▶ [TASK]
For this task, retype the records below exactly.

----------

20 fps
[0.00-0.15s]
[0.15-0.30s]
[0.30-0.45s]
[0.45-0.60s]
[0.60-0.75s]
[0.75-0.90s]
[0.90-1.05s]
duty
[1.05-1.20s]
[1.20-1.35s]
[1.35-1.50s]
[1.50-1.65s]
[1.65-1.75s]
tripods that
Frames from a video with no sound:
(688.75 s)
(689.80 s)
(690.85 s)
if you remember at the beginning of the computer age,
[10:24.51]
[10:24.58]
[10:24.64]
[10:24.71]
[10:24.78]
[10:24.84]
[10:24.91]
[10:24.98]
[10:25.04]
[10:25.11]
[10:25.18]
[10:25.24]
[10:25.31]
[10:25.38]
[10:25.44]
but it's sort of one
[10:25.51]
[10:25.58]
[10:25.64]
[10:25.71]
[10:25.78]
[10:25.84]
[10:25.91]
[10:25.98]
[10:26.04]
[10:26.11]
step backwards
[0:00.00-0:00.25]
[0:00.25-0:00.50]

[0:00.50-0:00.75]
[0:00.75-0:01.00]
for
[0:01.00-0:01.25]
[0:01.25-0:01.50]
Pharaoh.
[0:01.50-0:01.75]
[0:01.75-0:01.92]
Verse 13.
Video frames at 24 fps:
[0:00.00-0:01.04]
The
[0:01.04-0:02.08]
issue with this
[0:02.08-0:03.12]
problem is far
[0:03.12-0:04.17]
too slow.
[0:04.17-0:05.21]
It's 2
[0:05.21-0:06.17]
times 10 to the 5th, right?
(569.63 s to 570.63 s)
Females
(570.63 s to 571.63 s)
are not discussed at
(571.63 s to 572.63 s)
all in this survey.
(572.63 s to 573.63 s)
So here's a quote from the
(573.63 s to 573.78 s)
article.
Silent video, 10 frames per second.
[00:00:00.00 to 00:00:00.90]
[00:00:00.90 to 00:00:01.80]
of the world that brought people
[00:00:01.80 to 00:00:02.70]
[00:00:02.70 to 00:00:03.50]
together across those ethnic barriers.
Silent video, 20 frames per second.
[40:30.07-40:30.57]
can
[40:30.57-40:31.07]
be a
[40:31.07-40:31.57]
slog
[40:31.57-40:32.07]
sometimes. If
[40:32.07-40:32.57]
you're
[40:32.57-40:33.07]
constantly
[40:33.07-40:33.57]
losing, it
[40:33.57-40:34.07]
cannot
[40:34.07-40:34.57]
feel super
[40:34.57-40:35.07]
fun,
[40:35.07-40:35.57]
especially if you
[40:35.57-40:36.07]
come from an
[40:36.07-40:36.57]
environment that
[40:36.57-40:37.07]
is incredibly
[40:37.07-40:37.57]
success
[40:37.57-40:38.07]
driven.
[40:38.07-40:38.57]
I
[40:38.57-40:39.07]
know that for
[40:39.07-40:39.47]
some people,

----------

▶ [ANSWER SECTION]
20 fps
[0.00-0.15s]
[0.15-0.30s]
[0.30-0.45s]
[0.45-0.60s]
[0.60-0.75s]
[0.75-0.90s]
[0.90-1.05s]
duty
[1.05-1.20s]
[1.20-1.35s]
[1.35-1.50s]
[1.50-1.65s]
[1.65-1.75s]
tripods that
Frames from a video with no sound:
(688.75 s)
(689.80 s)
(690.85 s)
if you remember at the beginning of the computer age,
[10:24.51]
[10:24.58]
[10:24.64]
[10:24.71]
[10:24.78]
[10:24.84]
[10:24.91]
[10:24.98]
[10:25.04]
[10:25.11]
[10:25.18]
[10:25.24]
[10:25.31]
[10:25.38]
[10:25.44]
but it's sort of one
[10:25.51]
[10:25.58]
[10:25.64]
[10:25.71]
[10:25.78]
[10:25.84]
[10:25.91]
[10:25.98]
[10:26.04]
[10:26.11]
step backwards
[0:00.00-0:00.25]
[0:00.25-0:00.50]

[0:00.50-0:00.75]
[0:00.75-0:01.00]
for
[0:01.00-0:01.25]
[0:01.25-0:01.50]
Pharaoh.
[0:01.50-0:01.75]
[0:01.75-0:01.92]
Verse 13.
Video frames at 24 fps:
[0:00.00-0:01.04]
The
[0:01.04-0:02.08]
issue with this
[0:02.08-0:03.12]
problem is far
[0:03.12-0:04.17]
too slow.
[0:04.17-0:05.21]
It's 2
[0:05.21-0:06.17]
times 10 to the 5th, right?
(569.63 s to 570.63 s)
Females
(570.63 s to 571.63 s)
are not discussed at
(571.63 s to 572.63 s)
all in this survey.
(572.63 s to 573.63 s)
So here's a quote from the
(573.63 s to 573.78 s)
article.
Silent video, 10 frames per second.
[00:00:00.00 to 00:00:00.90]
[00:00:00.90 to 00:00:01.80]
of the world that brought people
[00:00:01.80 to 00:00:02.70]
[00:00:02.70 to 00:00:03.50]
together across those ethnic barriers.
Silent video, 20 frames per second.
[40:30.07-40:30.57]
can
[40:30.57-40:31.07]
be a
[40:31.07-40:31.57]
slog
[40:31.57-40:32.07]
sometimes. If
[40:32.07-40:32.57]
you're
[40:32.57-40:33.07]
constantly
[40:33.07-40:33.57]
losing, it
[40:33.57-40:34.07]
cannot
[40:34.07-40:34.57]
feel super
[40:34.57-40:35.07]
fun,
[40:35.07-40:35.57]
especially if you
[40:35.57-40:36.07]
come from an
[40:36.07-40:36.57]
environment that
[40:36.57-40:37.07]
is incredibly
[40:37.07-40:37.57]
success
[40:37.57-40:38.07]
driven.
[40:38.07-40:38.57]
I
[40:38.57-40:39.07]
know that for
[40:39.07-40:39.47]
some people,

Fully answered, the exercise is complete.